= Dataset items =

● ● ● ● ●

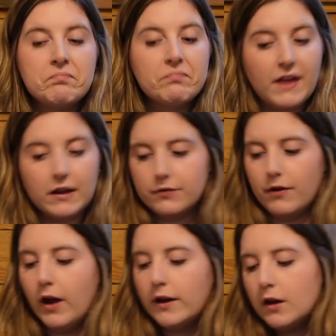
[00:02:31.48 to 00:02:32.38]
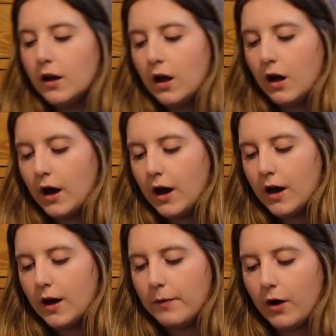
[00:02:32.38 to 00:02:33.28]
That's fine.
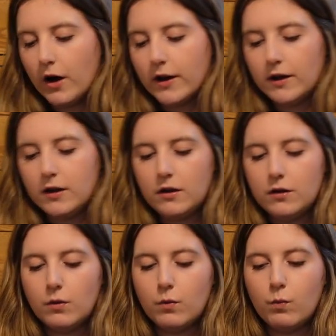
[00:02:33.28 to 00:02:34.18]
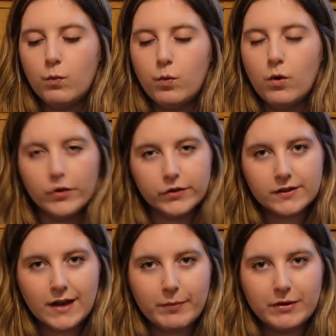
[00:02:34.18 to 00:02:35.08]
I
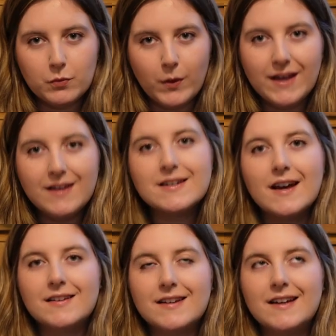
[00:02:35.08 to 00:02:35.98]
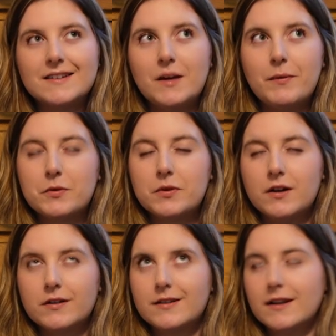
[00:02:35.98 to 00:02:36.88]
was happy to wait until I went to a
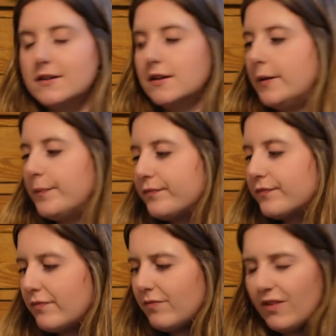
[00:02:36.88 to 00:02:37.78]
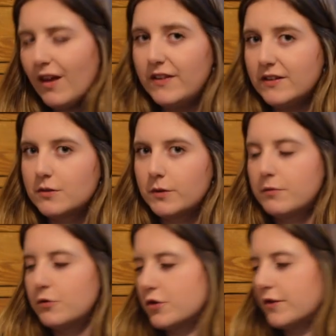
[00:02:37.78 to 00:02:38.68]
garden centre, and this is one
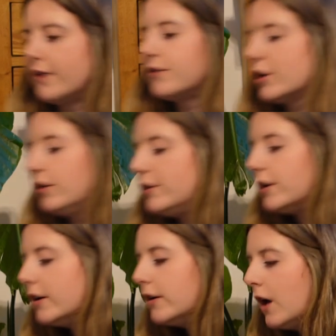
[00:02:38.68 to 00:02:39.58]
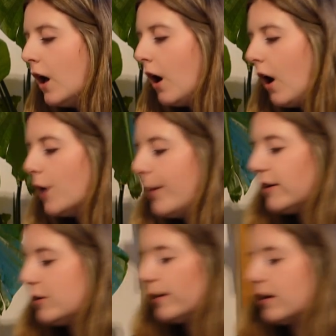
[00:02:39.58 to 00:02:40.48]
I'm not sure if I've showed you. I
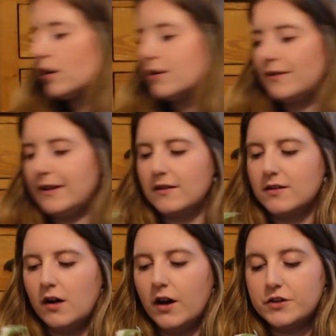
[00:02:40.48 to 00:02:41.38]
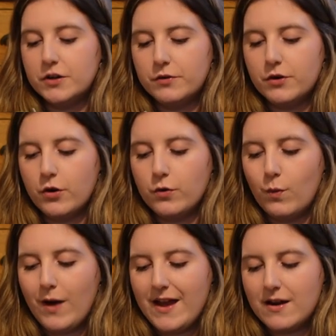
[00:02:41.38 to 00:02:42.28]
went to a garden centre, I don't know
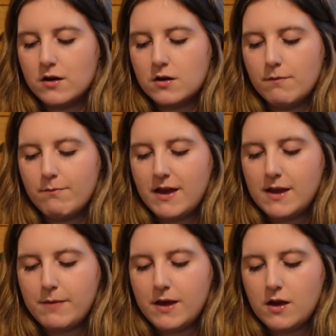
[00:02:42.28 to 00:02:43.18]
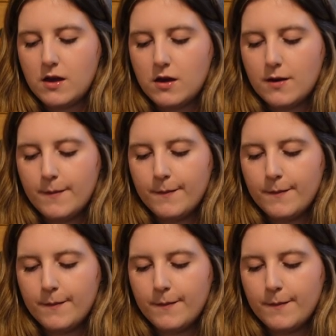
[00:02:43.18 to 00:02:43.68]
when, maybe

● ● ● ● ●

= Your instructions =
Nothing but the lines from the one containing "[00:02:37.78 to 00:02:38.68]" through the final line of the records, both included and copied exactly, should appear in the answer; pictures stay out.

= Solved problem =
[00:02:37.78 to 00:02:38.68]
garden centre, and this is one
[00:02:38.68 to 00:02:39.58]
[00:02:39.58 to 00:02:40.48]
I'm not sure if I've showed you. I
[00:02:40.48 to 00:02:41.38]
[00:02:41.38 to 00:02:42.28]
went to a garden centre, I don't know
[00:02:42.28 to 00:02:43.18]
[00:02:43.18 to 00:02:43.68]
when, maybe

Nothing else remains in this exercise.